RockItLikeRocketFuel · 08/07/2025 21:48

mugglewump · 08/07/2025 20:05

So you've bought the house and embarked on your renovations, which don't seem to include extensions, but you are having new kitchen, new bathroom, rewiring?, redecoration and new flooring. You have unilaterally decided on the kitchen, bathroom and colour schemes and are badgering him to do the plumbing during his evening sand weekends because he is a plumber. It sounds to me like you are treating this as your house only with him as a free workman, I'm not surprised he is fed up. It is no way to start out a new life together in a new house.

Yeah, this; you're not coming over well here, OP. It might take 12 years but all things being equal in the end it'll be his house too and the impression you're giving is that he's getting no input in the decisions, while coming home tired from work every day to... your expectation of more work. That's going to grate.

Oh, and you won't be technically mortgage free until you're actually mortgage free.

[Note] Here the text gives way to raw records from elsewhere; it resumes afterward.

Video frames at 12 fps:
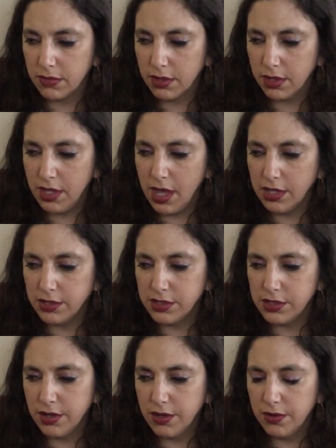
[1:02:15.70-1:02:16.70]
Yeah,
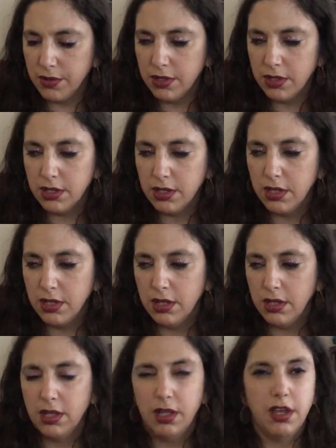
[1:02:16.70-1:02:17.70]
so
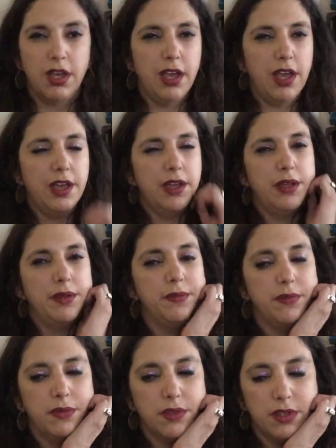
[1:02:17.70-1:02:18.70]

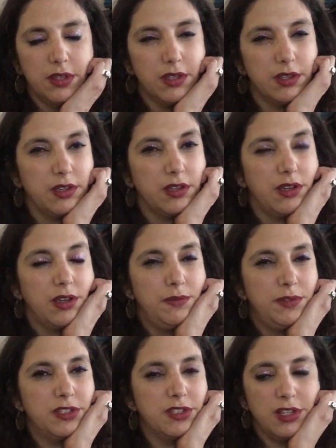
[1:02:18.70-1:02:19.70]
I'm
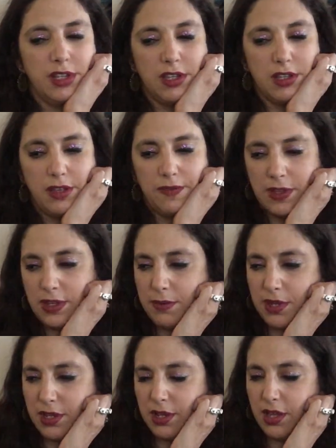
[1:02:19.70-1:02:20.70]
just gonna, if
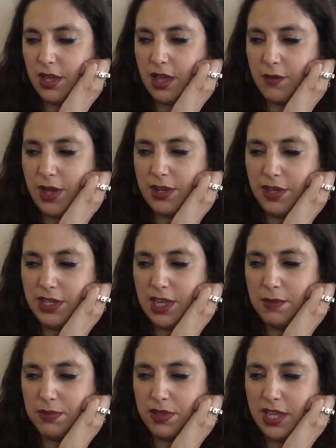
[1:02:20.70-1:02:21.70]
anybody, why do I
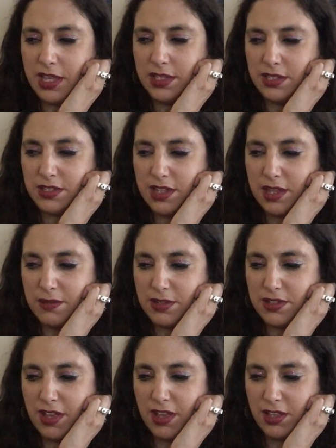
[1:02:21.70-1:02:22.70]
keep playing the same
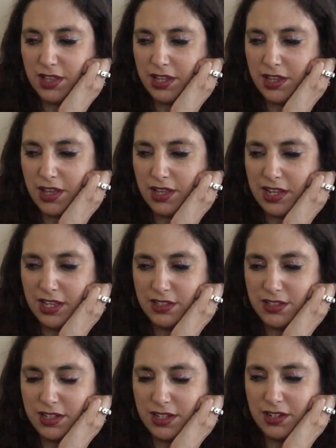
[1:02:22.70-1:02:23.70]
song like on
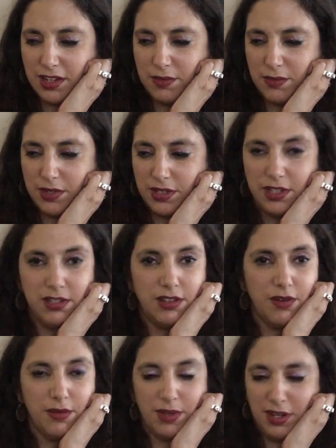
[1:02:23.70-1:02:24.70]
accident? I really
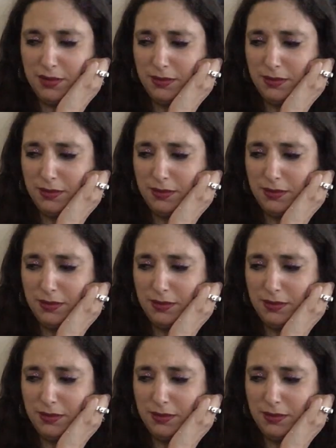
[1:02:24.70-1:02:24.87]
don't want.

Geneticsbunny · 09/07/2025 08:22

Are you helping with any of the hands on stuff? It sounds like he is working every hour he is awake. That is not sustainable. He will end up ill and then not be able to work to repay the loan. You need to take the pressure off him, even if that means that it takes longer to do things. Can you have a weekend off and go somewhere? Stay with friends or family to keep costs low.

You need to communicate better or this relationship will be over pretty quickly.